Muhammad Tariq Khan; Tayyaba Zulfiqar; Hafsa Jabeen; Nitasha Gohar; Tariq Javed; Zahid Munawar; Muhammad Jawad Hassan; Muhammad Mubashir Rasheed; Eisha Amir

Authors

Muhammad Tariq Khan Department of Pharmacy, Quaid-i-Azam University, Islamabad
Tayyaba Zulfiqar Department of Pharmacy, Quaid-i-Azam University, Islamabad
Hafsa Jabeen Faculty of Pharmacy, Capital University of Science & Technology, Islamabad Expressway, Islamabad
Nitasha Gohar Faculty of Pharmacy, Capital University of Science & Technology, Islamabad Expressway, Islamabad
Tariq Javed Margalla College of Pharmacy, Margalla Institute of Health Sciences, 58001, Rawalpindi
Zahid Munawar Department of Pharmaceutical Sciences, Pak-Austria Fachhochschule, Haripur, KPK
Muhammad Jawad Hassan Faculty of Pharmacy, Capital University of Science & Technology, Islamabad Expressway, Islamabad
Muhammad Mubashir Rasheed Faculty of Pharmacy, Capital University of Science & Technology, Islamabad Expressway, Islamabad
Eisha Amir Faculty of Pharmacy, Capital University of Science & Technology, Islamabad Expressway, Islamabad

Keywords:

Benzimidazole derivatives, Drug design, Heterocyclic compounds, Antioxidants, Anti-inflammatory, Anticancer

Abstract

Benzimidazole, a heterocyclic compound formed by the fusion of benzene and imidazole rings, has become a crucial scaffold in medicinal chemistry due to its versatile pharmacological properties.
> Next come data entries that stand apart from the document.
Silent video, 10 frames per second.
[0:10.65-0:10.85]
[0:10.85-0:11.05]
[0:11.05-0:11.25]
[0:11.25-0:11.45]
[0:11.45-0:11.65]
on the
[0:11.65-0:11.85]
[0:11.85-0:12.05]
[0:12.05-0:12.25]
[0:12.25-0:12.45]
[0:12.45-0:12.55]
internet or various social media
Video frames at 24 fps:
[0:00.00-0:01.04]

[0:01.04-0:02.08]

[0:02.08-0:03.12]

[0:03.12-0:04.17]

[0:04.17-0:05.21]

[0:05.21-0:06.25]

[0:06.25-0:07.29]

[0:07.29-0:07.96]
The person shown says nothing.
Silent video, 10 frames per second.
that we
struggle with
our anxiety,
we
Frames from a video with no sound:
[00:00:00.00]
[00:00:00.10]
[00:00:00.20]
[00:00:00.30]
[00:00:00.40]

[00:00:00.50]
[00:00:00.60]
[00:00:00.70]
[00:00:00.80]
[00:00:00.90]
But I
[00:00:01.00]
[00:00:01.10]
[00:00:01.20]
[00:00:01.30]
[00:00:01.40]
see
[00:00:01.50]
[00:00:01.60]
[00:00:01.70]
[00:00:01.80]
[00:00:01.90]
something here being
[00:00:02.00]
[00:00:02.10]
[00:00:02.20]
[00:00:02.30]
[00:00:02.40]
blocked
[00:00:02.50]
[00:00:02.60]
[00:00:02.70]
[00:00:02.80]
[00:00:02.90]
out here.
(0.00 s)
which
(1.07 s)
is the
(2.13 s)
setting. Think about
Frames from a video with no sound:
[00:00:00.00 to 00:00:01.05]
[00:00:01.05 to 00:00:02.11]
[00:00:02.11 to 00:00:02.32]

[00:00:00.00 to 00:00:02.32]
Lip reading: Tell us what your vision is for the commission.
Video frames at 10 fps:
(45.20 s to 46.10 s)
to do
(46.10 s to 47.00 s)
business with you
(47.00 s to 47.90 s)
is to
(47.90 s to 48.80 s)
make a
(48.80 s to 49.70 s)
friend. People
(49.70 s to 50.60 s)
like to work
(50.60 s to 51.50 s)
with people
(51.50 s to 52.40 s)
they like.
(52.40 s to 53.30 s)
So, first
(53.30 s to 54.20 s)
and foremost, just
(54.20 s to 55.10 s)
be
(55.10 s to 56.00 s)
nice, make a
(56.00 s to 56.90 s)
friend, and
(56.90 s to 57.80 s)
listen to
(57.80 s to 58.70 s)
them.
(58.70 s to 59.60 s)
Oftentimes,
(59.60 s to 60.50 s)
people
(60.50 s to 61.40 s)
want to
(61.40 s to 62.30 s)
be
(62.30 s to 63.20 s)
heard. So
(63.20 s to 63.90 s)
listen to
It plays a key role in the development of antiviral, anticancer, anti-inflammatory, and antiparasitic drugs. The benzimidazole ring is particularly effective in biological and clinical applications because its derivatives, as isosteres of natural nucleotides, can easily interact with biological macromolecules. This review explores the pharmacological activities of benzimidazole derivatives, emphasizing their structural modifications and the mechanisms that drive their therapeutic effects. It highlights their significant potential in modern medicine. Benzimidazole derivatives are known for their anticancer properties due to their resemblance to the nitrogenous base purine, which allows them to exhibit a broad spectrum of biological activities. Complexes of benzimidazole derivatives with copper and zinc, such as complex 1 and 11, respectively, have shown significant interactions with biomolecules, demonstrating nuclease activity and DNA-binding capabilities. Complex 1, in particular, has demonstrated potent cytotoxic activity against human cancer cells, including HepG2, HeLa, and MDA-MB 231, with results comparable to the standard drug, cisplatin. In addition to anticancer effects, benzimidazole derivatives have also shown antioxidant, analgesic, and anti-inflammatory properties. They have been particularly effective in conditions like acute respiratory distress syndrome by decreasing nitric oxide levels and inhibiting the activation of p38 MAPK and NF-κB. This review highlights the latest advancements in benzimidazole research, showcasing its emerging applications in treating protozoal infections, cancer, pain, viral infections, and inflammatory diseases, underscoring its significant role in drug development and its broad therapeutic potential.